SOUTHWELL, ROBERT, poet, born in Norfolk; studied at Douay, and
became a Jesuit priest; came to England as a missionary, was thrown into
prison, tortured ten times by the rack, and at length executed at Tyburn
as a traitor for disseminating Catholic doctrine; his poems are religious
chiefly, and excellent, and were finally collected under the title "St.

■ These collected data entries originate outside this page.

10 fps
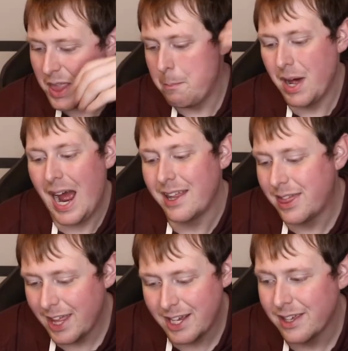But I
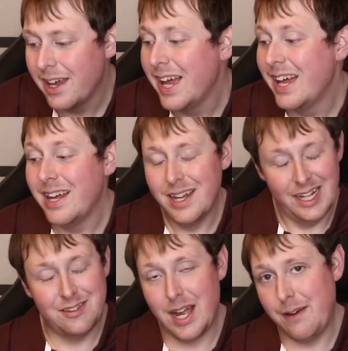think
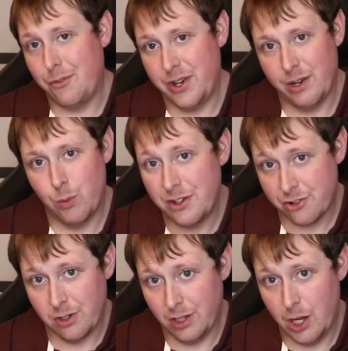it's time for the
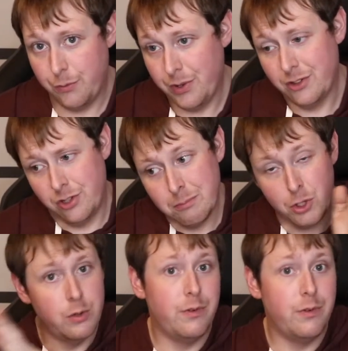original loaf to move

Peter's Complaint," "Mary Magdalen's Tears, and Other Works"; "The
Burning Babe" is characterised by Professor Saintsbury as a "splendid
poem" (1560-1595).
SOUVESTRE, EMILE, French novelist and playwright, born at Morlaix;
at 30 he established himself in Paris as a journalist, and became noted
as a writer of plays and of charming sketches of Breton life, essays, and
fiction; "Les Derniers Bretons" and "Foyer Breton" are considered his
best work (1806-1854).
SOUZA, MADAME DE (maiden name Adelaide Filleul), French novelist,
born in Paris, and educated in a convent, on her leaving which she was
married to the Comte de Flahaut, a man much older than herself, and with
whom she lived unhappily; fled to Germany and then to England on the
outbreak of the Revolution; afterwards returned to Paris, and as the wife
of the Marquis de Souza-Botelho presided over one of the most charming of
_salons_, in which the chief attraction was her own bright and gifted
personality; her novels, "Eugene de Rothelin," "Eugenie et Mathilde,"
etc., breathe the spirit of the old regime, and are full of natural and
vivacious pictures of French life (1761-1836).
SOWERBY BRIDGE (10), manufacturing town in West Riding of Yorkshire,
3 m. SW. of Halifax; cotton-spinning, woollen manufactures, and dyeing
are the chief; it was the birthplace of Tillotson.